Limited trade interest developed through most of Friday’s session, with end-of-the-week positioning the main focus of traders. Lean hog futures tumbled lower in late-day trade on news concerns that trade talks with China have cooled again.
Strong pressure redeveloped in lean hog futures trade Friday afternoon following a report that a Chinese delegation had canceled planned farm visits and shortened their trip in the U.S. The positive vibes seen last week surrounding trade talks between the U.S. and China have started to fade, leaving traders concerned that hog markets will be unable to hold recent gains. Most cattle futures contracts eroded Friday. The Sept. 1 Cattle on Feed report released Friday afternoon is viewed as generally bullish with the biggest surprise lower-than-expected placement numbers.

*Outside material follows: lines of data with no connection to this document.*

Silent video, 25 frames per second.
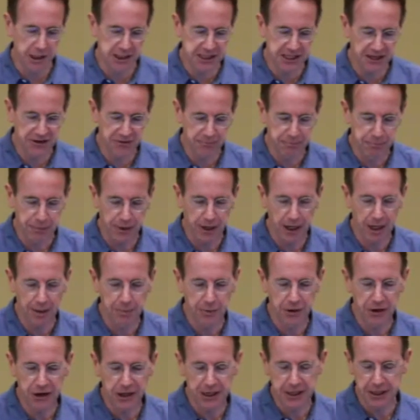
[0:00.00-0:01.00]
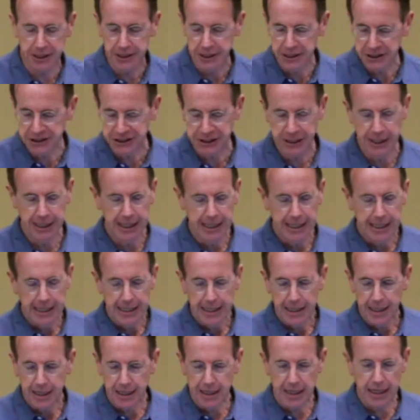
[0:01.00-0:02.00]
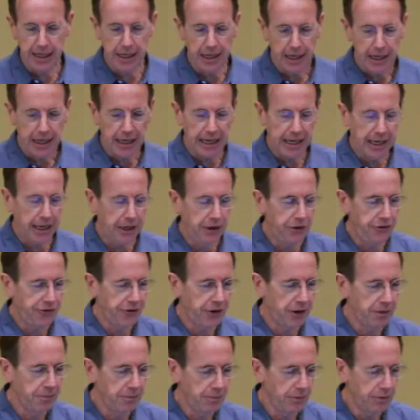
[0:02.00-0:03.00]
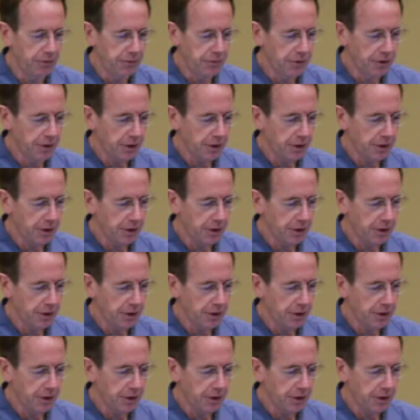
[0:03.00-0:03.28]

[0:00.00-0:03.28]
set of biomarkers, and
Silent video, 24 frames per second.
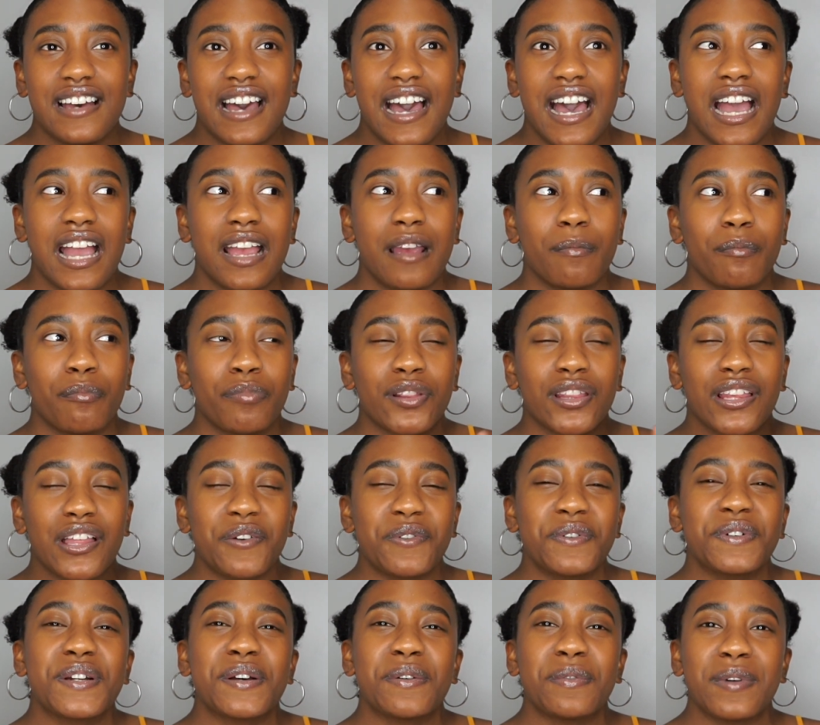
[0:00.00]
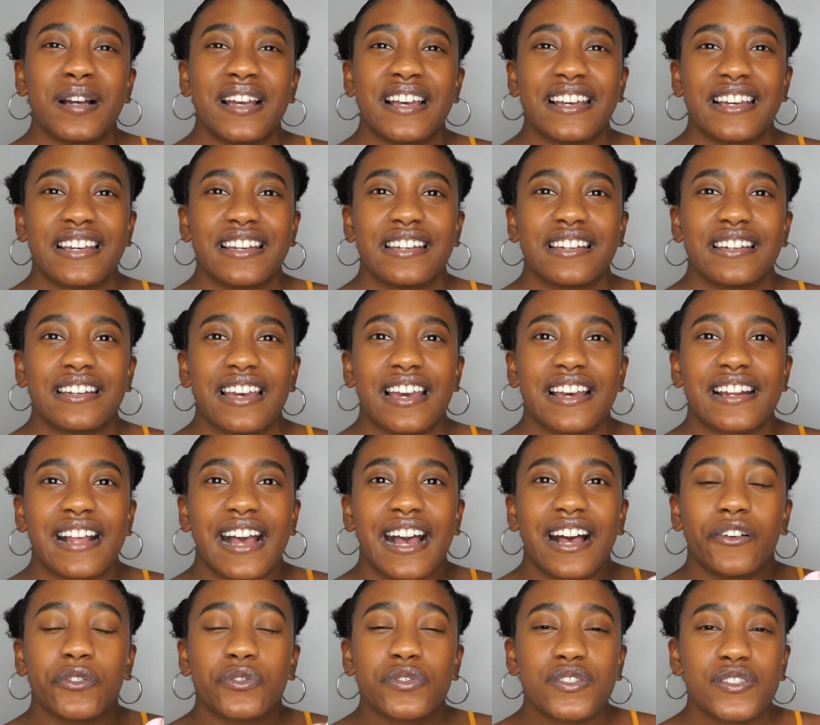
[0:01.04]
I'm blown away at
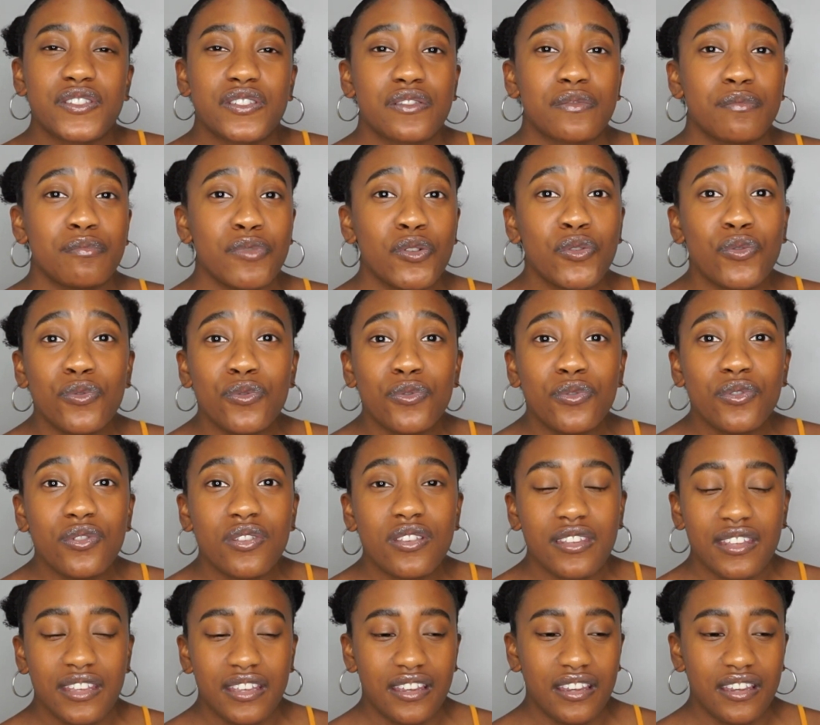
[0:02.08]
how smooth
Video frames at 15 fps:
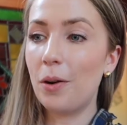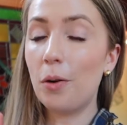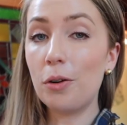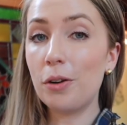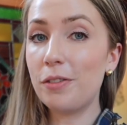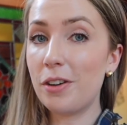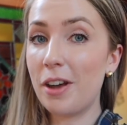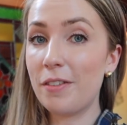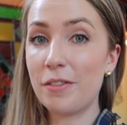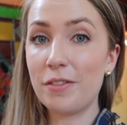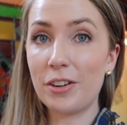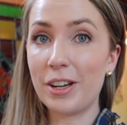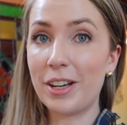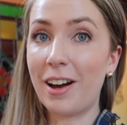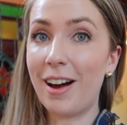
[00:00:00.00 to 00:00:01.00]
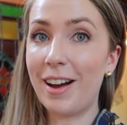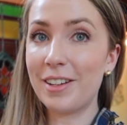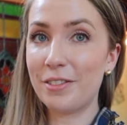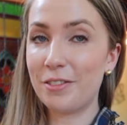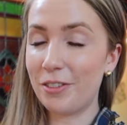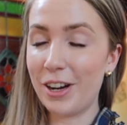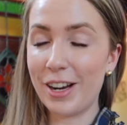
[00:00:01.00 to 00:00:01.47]
Or if you have a very kind
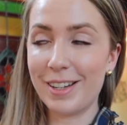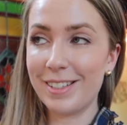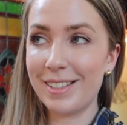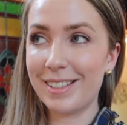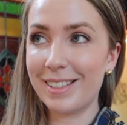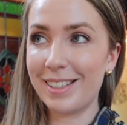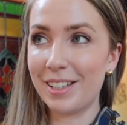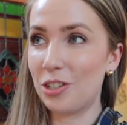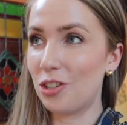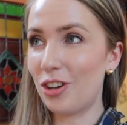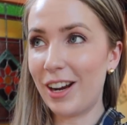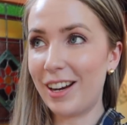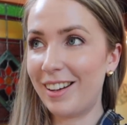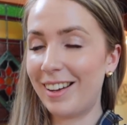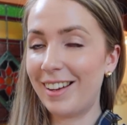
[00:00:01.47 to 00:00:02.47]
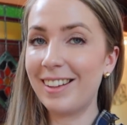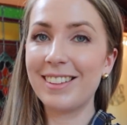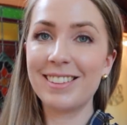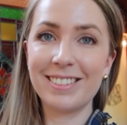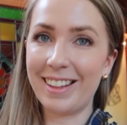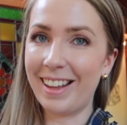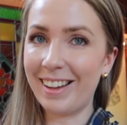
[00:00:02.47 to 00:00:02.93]
friend in Australia,
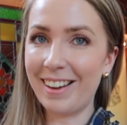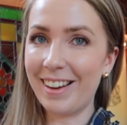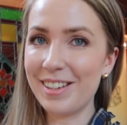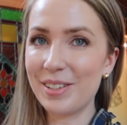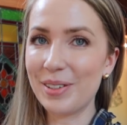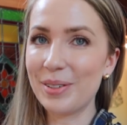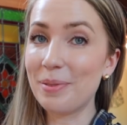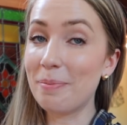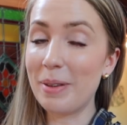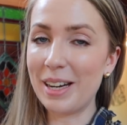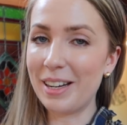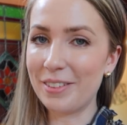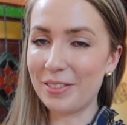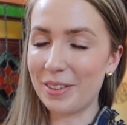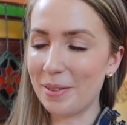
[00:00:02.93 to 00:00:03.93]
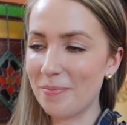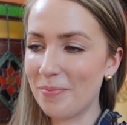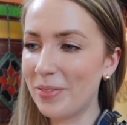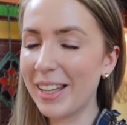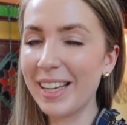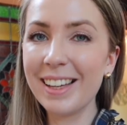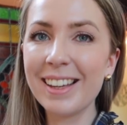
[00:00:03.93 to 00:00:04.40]
like I do, many of them,
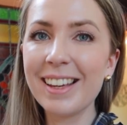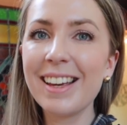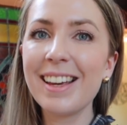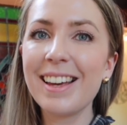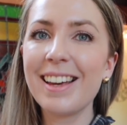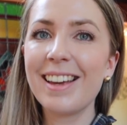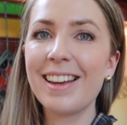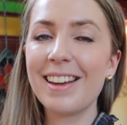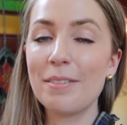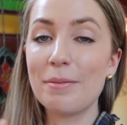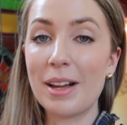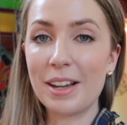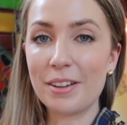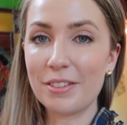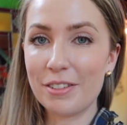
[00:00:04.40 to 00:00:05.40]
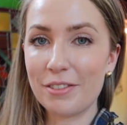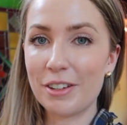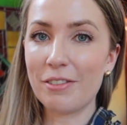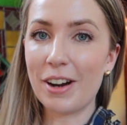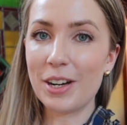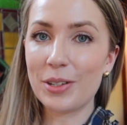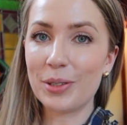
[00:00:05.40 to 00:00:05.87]
my lovely friend
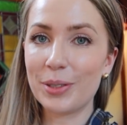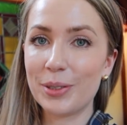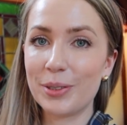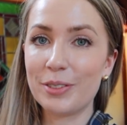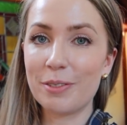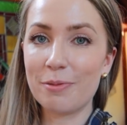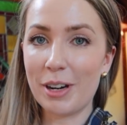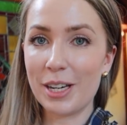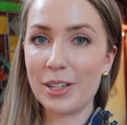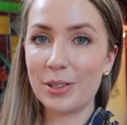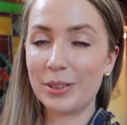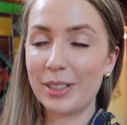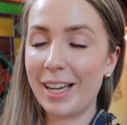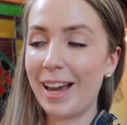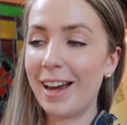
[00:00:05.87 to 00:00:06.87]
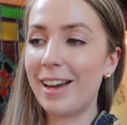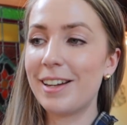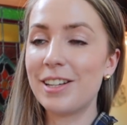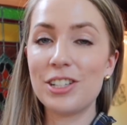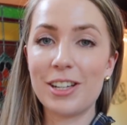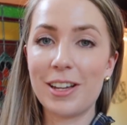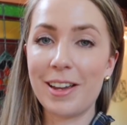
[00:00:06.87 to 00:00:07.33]
Rachel from Rachel Lié,
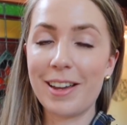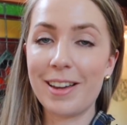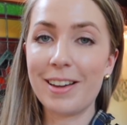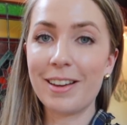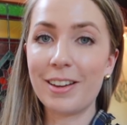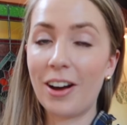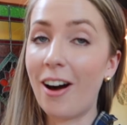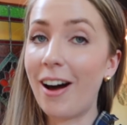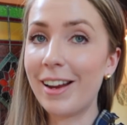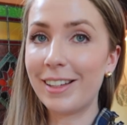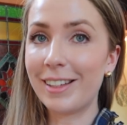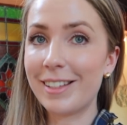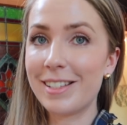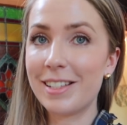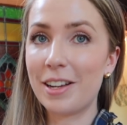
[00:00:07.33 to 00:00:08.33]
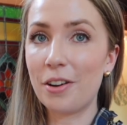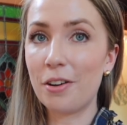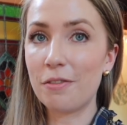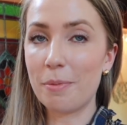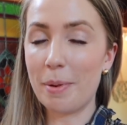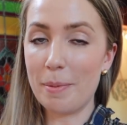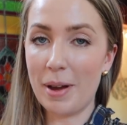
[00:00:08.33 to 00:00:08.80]
she kindly sent
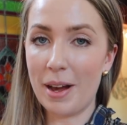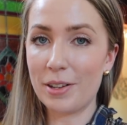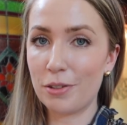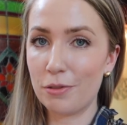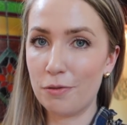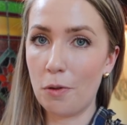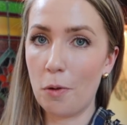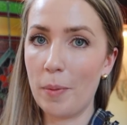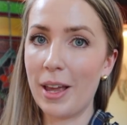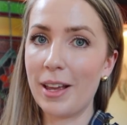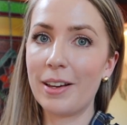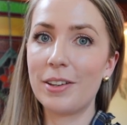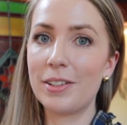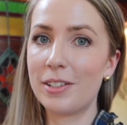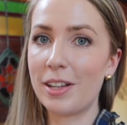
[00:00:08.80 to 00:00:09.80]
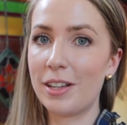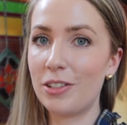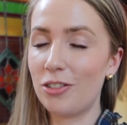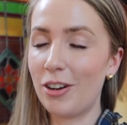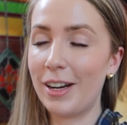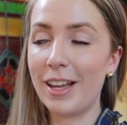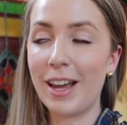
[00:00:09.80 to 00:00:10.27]
over my parcel for me because
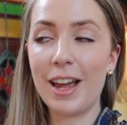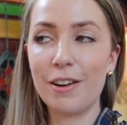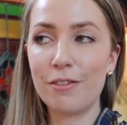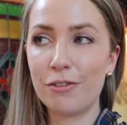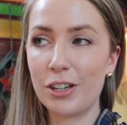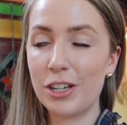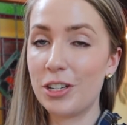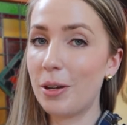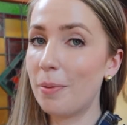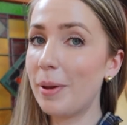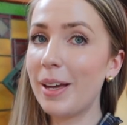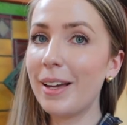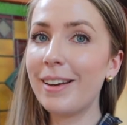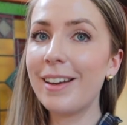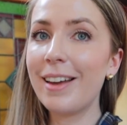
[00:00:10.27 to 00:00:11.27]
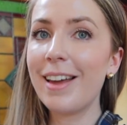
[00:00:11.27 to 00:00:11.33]
Australia had free shipping.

From Friday to Friday, livestock futures scored the following changes:
- Oct live cattle, up $1.28;
- Dec live cattle, up $0.78;
- Sep feeder cattle, up $3.83;
- Oct feeder cattle, up $4.63;
- Oct lean hogs, off $6.12;
- Dec lean hogs, off $2.45.
Cash cattle saw light-to-moderate trade in the North Friday afternoon with live sales developing at $103 per cwt. This is generally $3 per cwt higher than last week. Additional trade is expected to develop in the North before both sides call it a day, although both sides are locked in a stand-off.
Bids of $162 dressed and $103 live in the North and $101 in the South are being passed up as asking prices remain at $104 and higher in the South and $164 and higher in the North. The inability to demand higher prices at the end of the week following a favorable Cattle on Feed report will significantly diminish feedlot managers’ marketing power over the near future.
The National Daily Direct afternoon hog report was $0.22 lower ($39-$45, weighted average $44.14) on 12,412 head.
Corn prices shifted lower Friday with December closing down 2 cents. Stock markets were lower in light trade with the Dow down 160 points and the NASDAQ down 65 points.